# TASK INSTRUCTIONS
Give back the data exactly, with no images.

[Opening SUPPLIED DATA section]

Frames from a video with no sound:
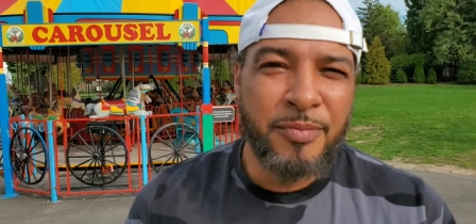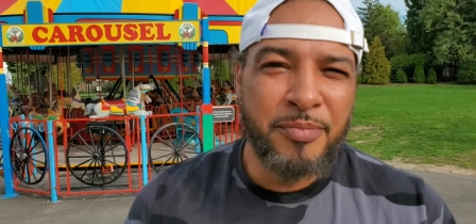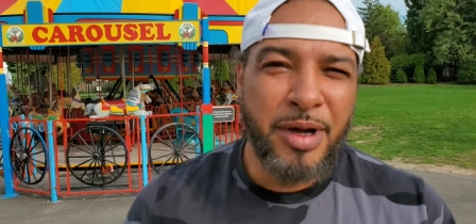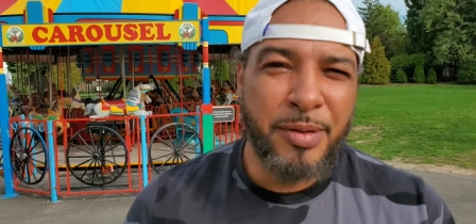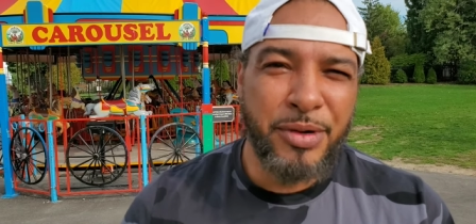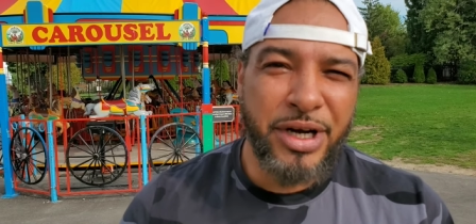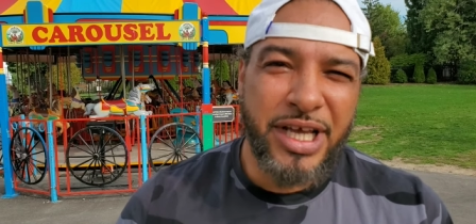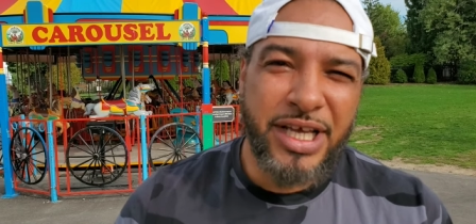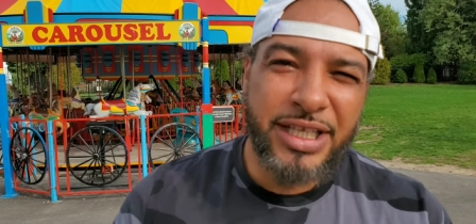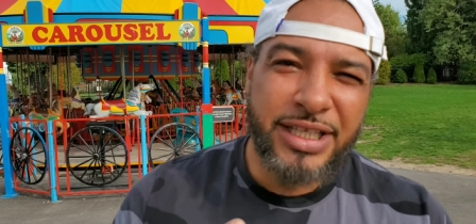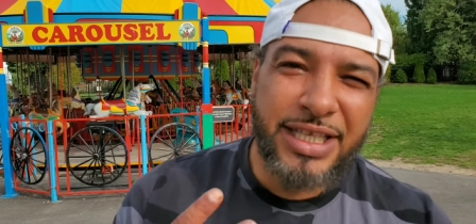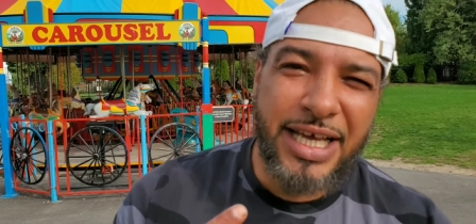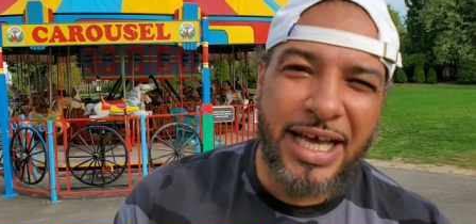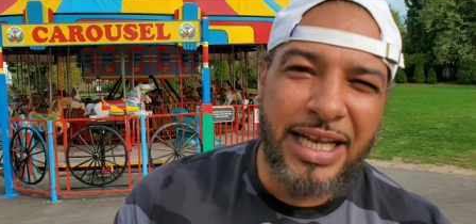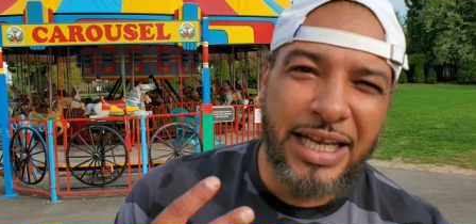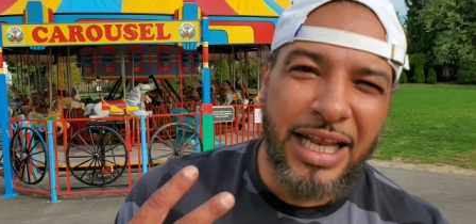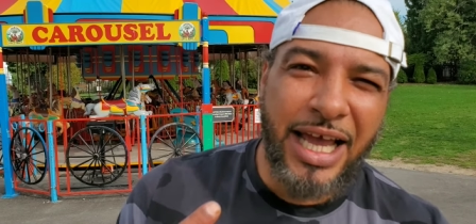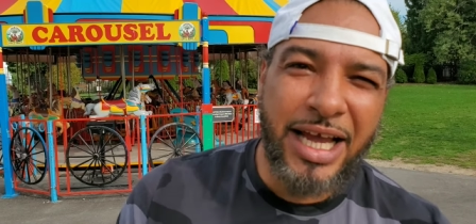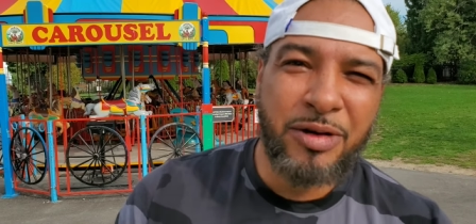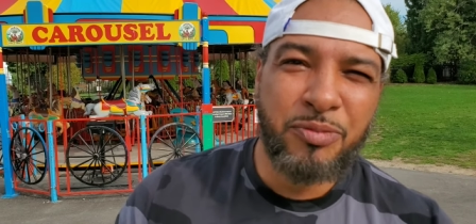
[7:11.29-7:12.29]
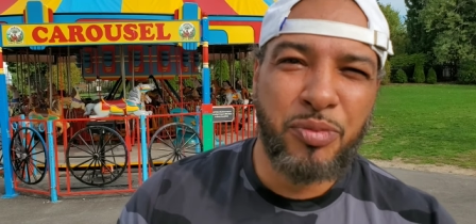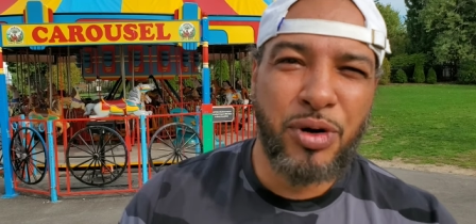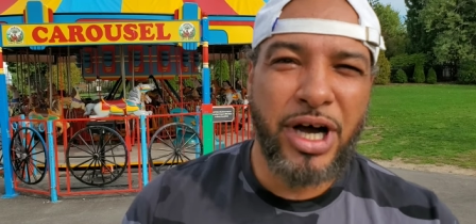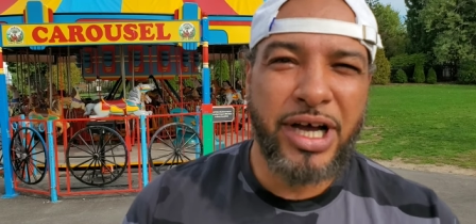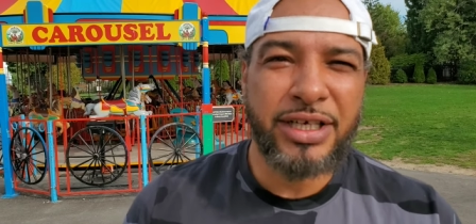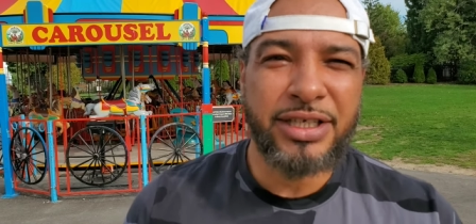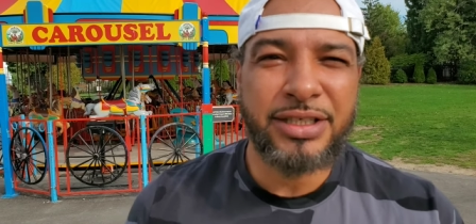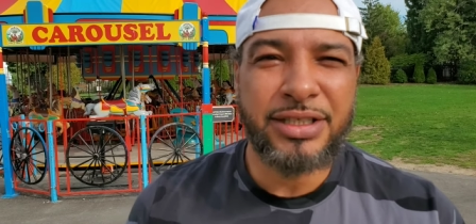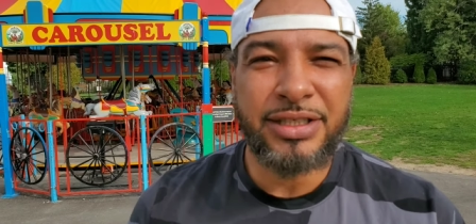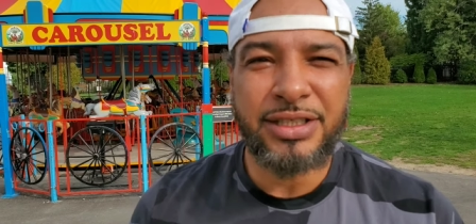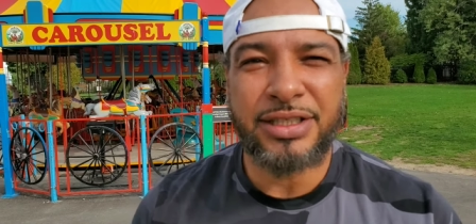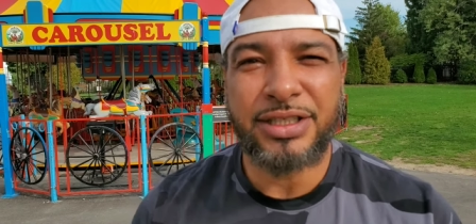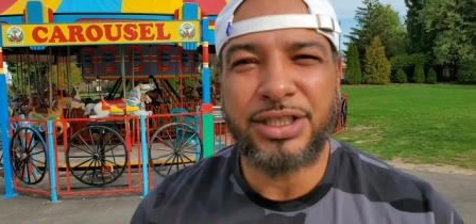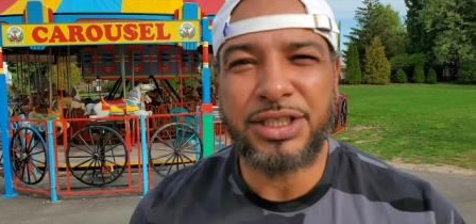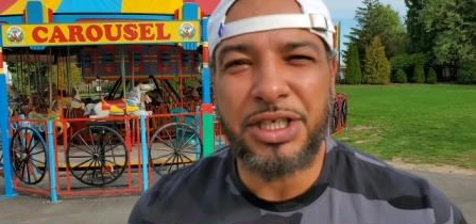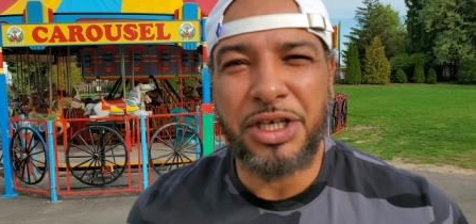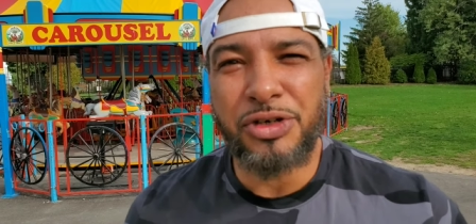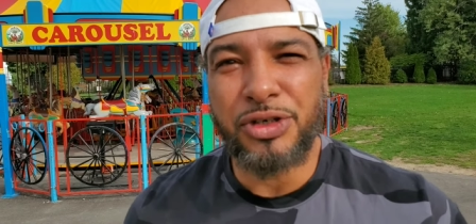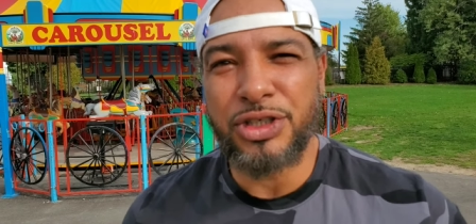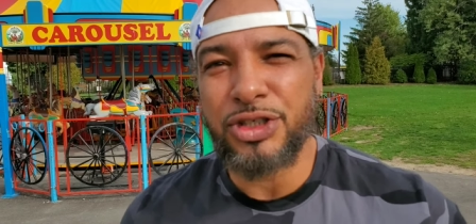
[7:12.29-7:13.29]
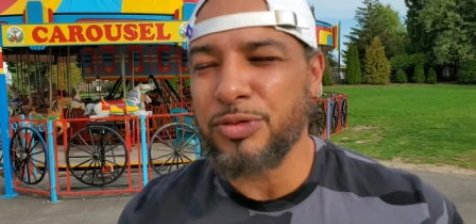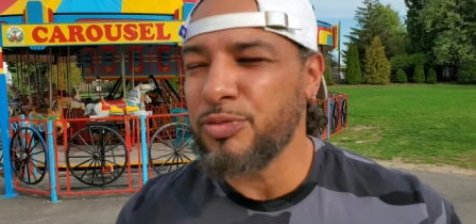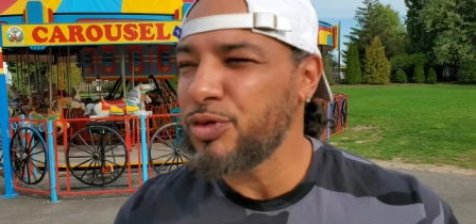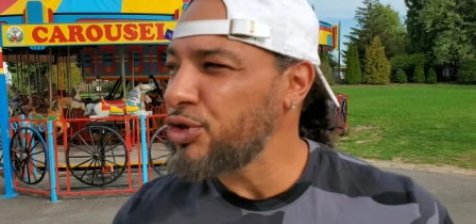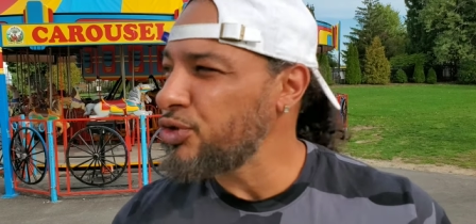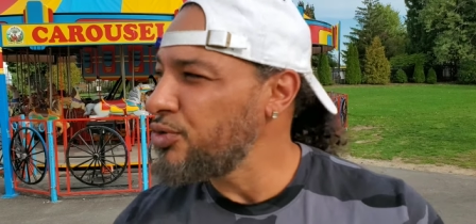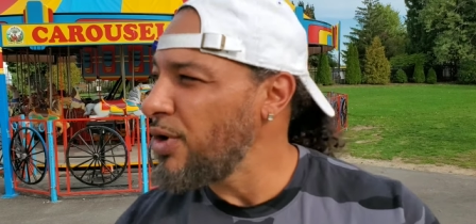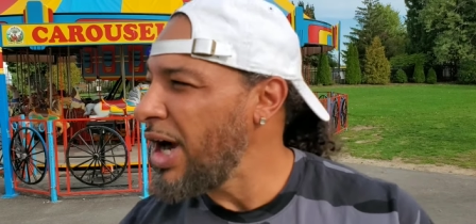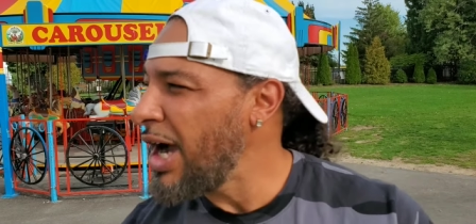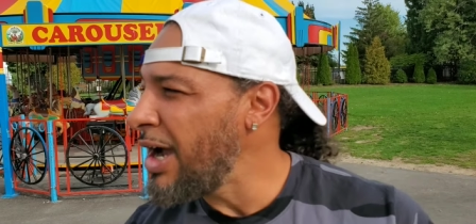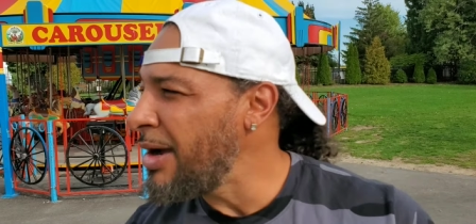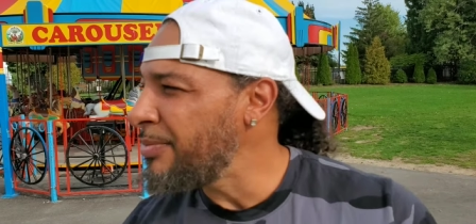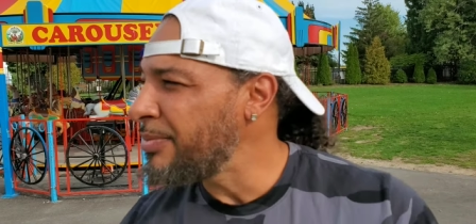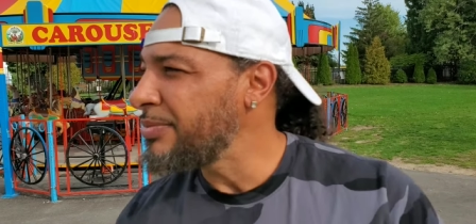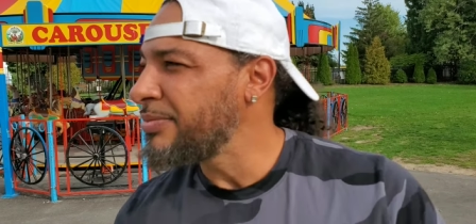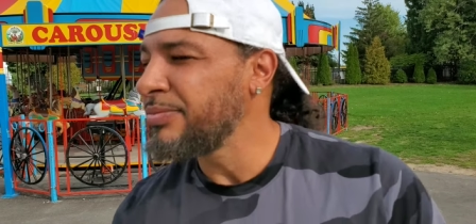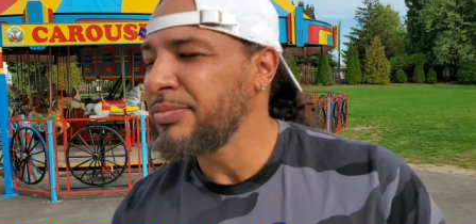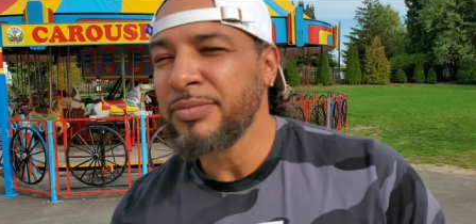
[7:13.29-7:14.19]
Remember to hit that like button, share, and subscribe.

[Closing SUPPLIED DATA section]

# SOLUTION TO THE PROBLEM
Frames from a video with no sound:
[7:11.29-7:12.29]
[7:12.29-7:13.29]
[7:13.29-7:14.19]
Remember to hit that like button, share, and subscribe.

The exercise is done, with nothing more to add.